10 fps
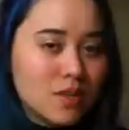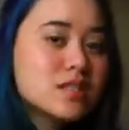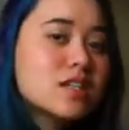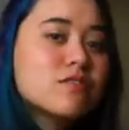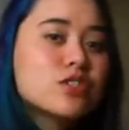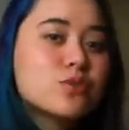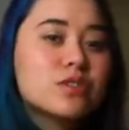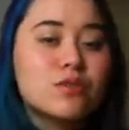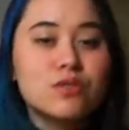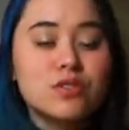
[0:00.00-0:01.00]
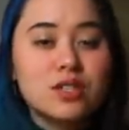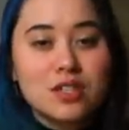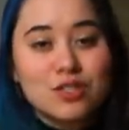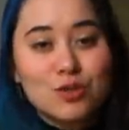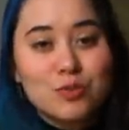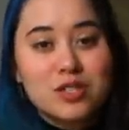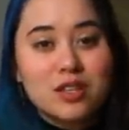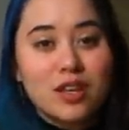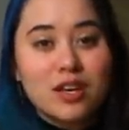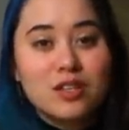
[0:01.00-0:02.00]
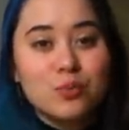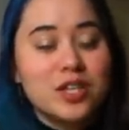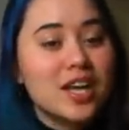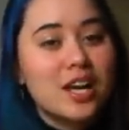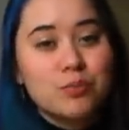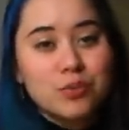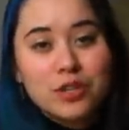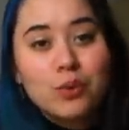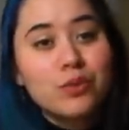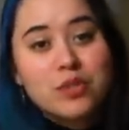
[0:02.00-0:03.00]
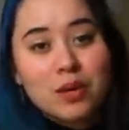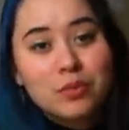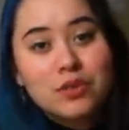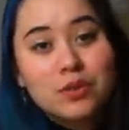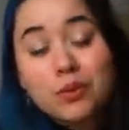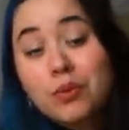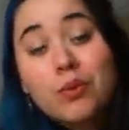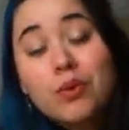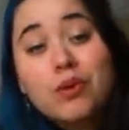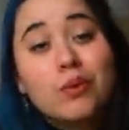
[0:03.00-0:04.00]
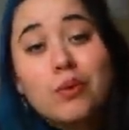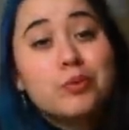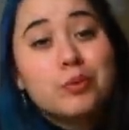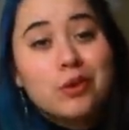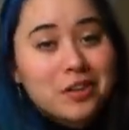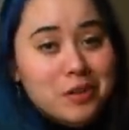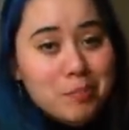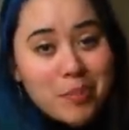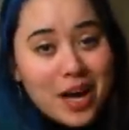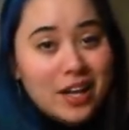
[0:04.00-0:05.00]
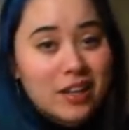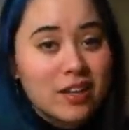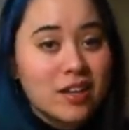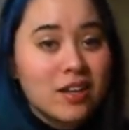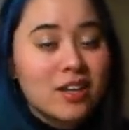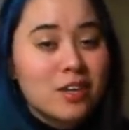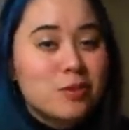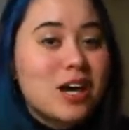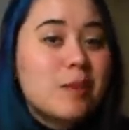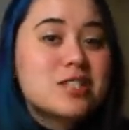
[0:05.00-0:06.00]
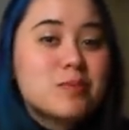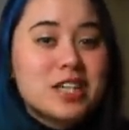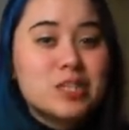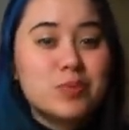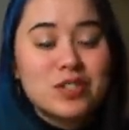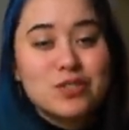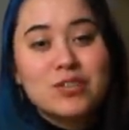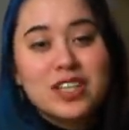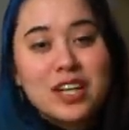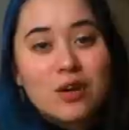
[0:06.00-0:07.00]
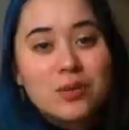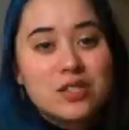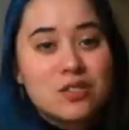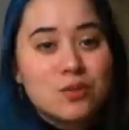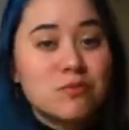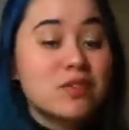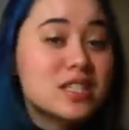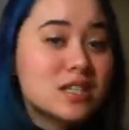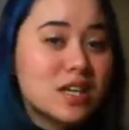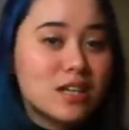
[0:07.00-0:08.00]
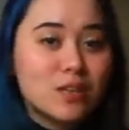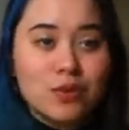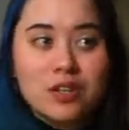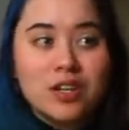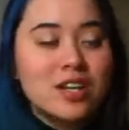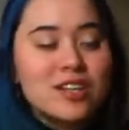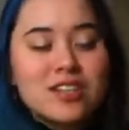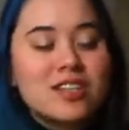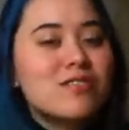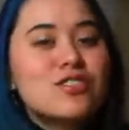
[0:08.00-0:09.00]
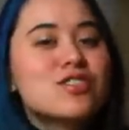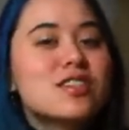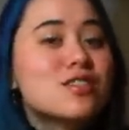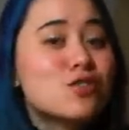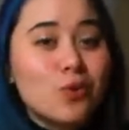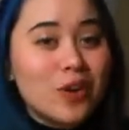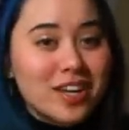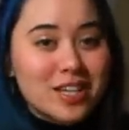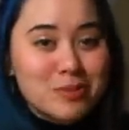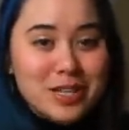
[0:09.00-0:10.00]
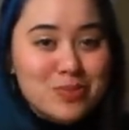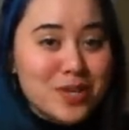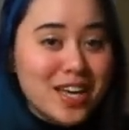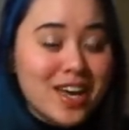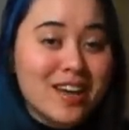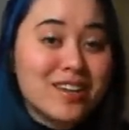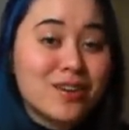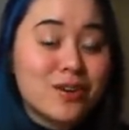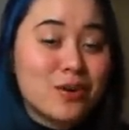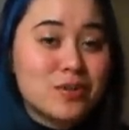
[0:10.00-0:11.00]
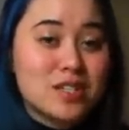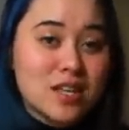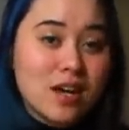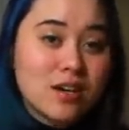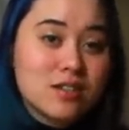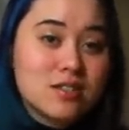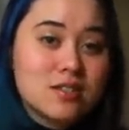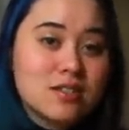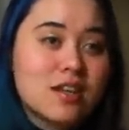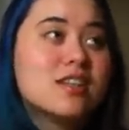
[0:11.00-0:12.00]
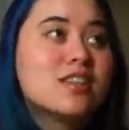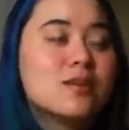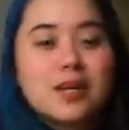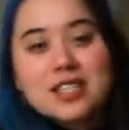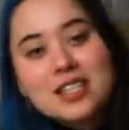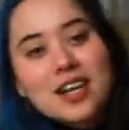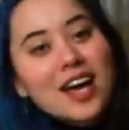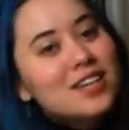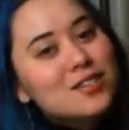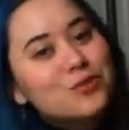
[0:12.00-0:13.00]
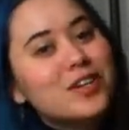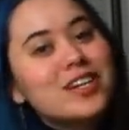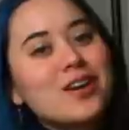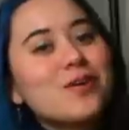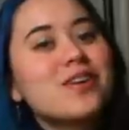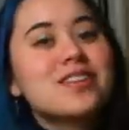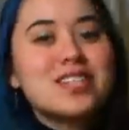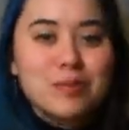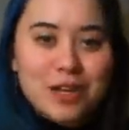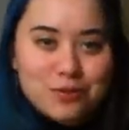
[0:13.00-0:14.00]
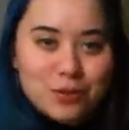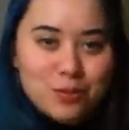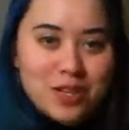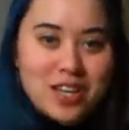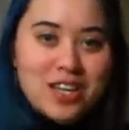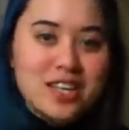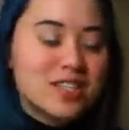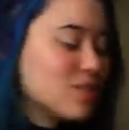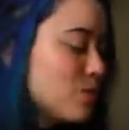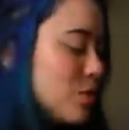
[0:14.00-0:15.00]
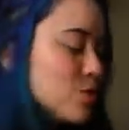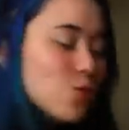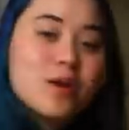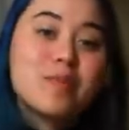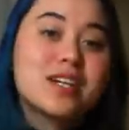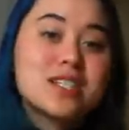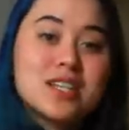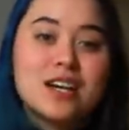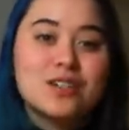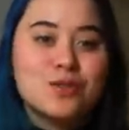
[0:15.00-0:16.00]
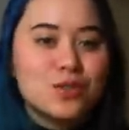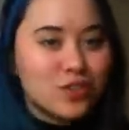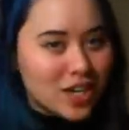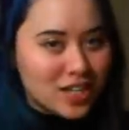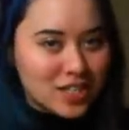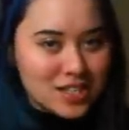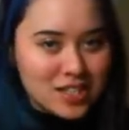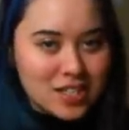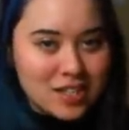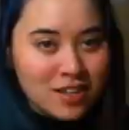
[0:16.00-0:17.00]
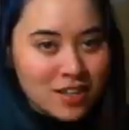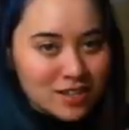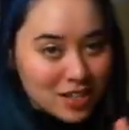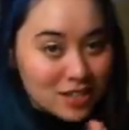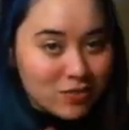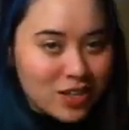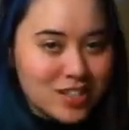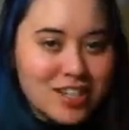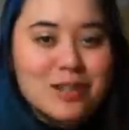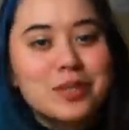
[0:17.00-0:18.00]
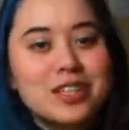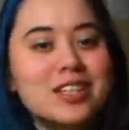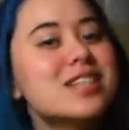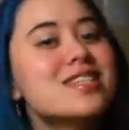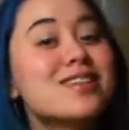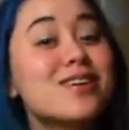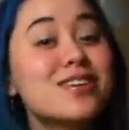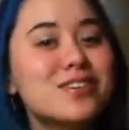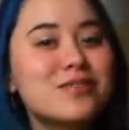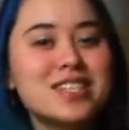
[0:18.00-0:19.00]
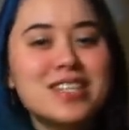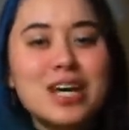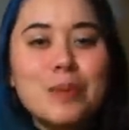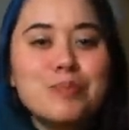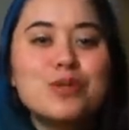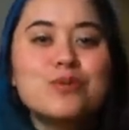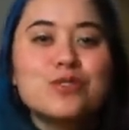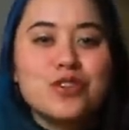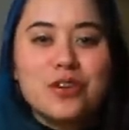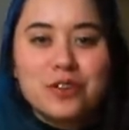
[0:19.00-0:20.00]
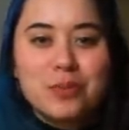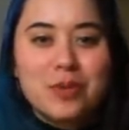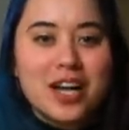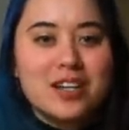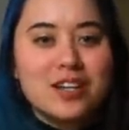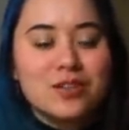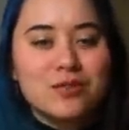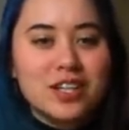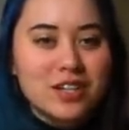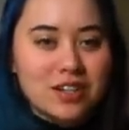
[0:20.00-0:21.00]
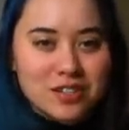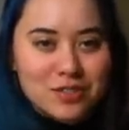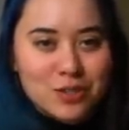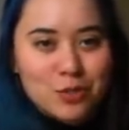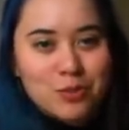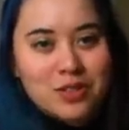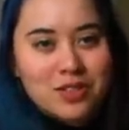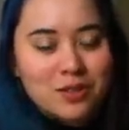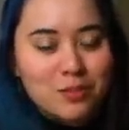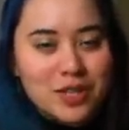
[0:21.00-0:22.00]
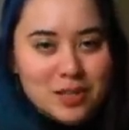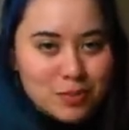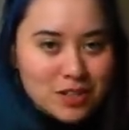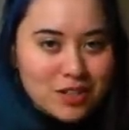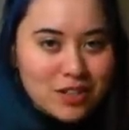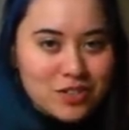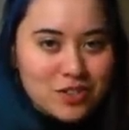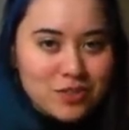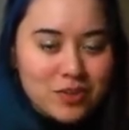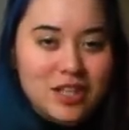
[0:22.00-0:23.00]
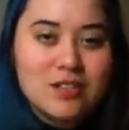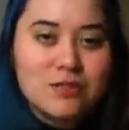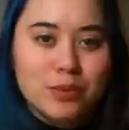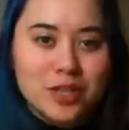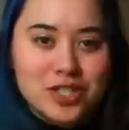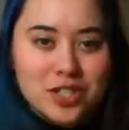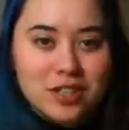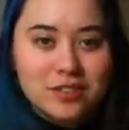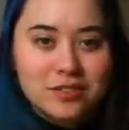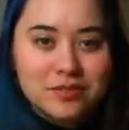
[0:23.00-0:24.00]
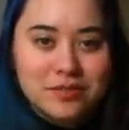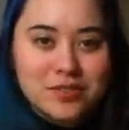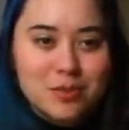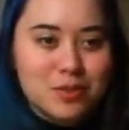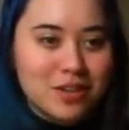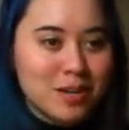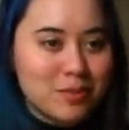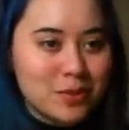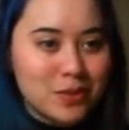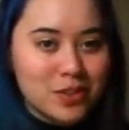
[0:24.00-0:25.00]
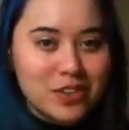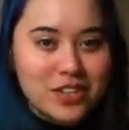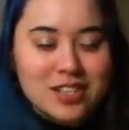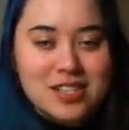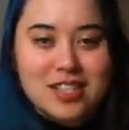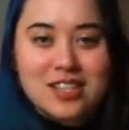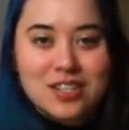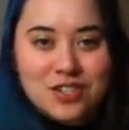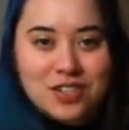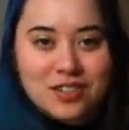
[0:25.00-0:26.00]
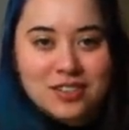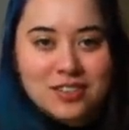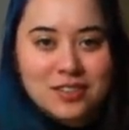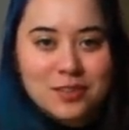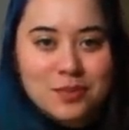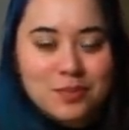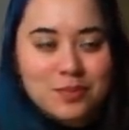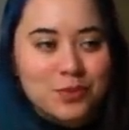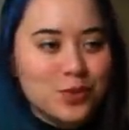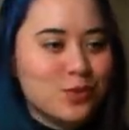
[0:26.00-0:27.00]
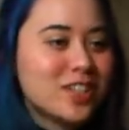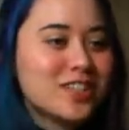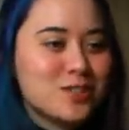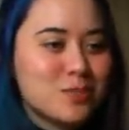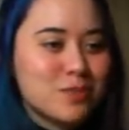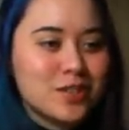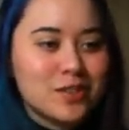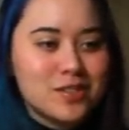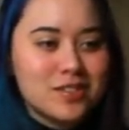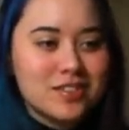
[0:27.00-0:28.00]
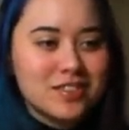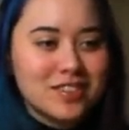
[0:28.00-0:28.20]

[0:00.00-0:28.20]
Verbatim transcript: As individual users and consumers online, we can't bring old Tumblr or, or old Pornhub back perhaps the best we can do right now is to investigate or even just enjoy as best we can our own desires. And the best that I can do right now on this platform is to enjoy my desire to create and see satisfying nail peelies in honor of this beautiful genre pioneered right here on YouTube by Simply Nailogical. Thank you for watching. Subscribe, do all the things, etc. You ready to do some peels?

Problem to work on: With the pictures left out, copy exactly the lines from the one containing "[0:17.00-0:18.00]" through the final line of the records above, both included.

Solution for this task:
[0:17.00-0:18.00]
[0:18.00-0:19.00]
[0:19.00-0:20.00]
[0:20.00-0:21.00]
[0:21.00-0:22.00]
[0:22.00-0:23.00]
[0:23.00-0:24.00]
[0:24.00-0:25.00]
[0:25.00-0:26.00]
[0:26.00-0:27.00]
[0:27.00-0:28.00]
[0:28.00-0:28.20]

[0:00.00-0:28.20]
Verbatim transcript: As individual users and consumers online, we can't bring old Tumblr or, or old Pornhub back perhaps the best we can do right now is to investigate or even just enjoy as best we can our own desires. And the best that I can do right now on this platform is to enjoy my desire to create and see satisfying nail peelies in honor of this beautiful genre pioneered right here on YouTube by Simply Nailogical. Thank you for watching. Subscribe, do all the things, etc. You ready to do some peels?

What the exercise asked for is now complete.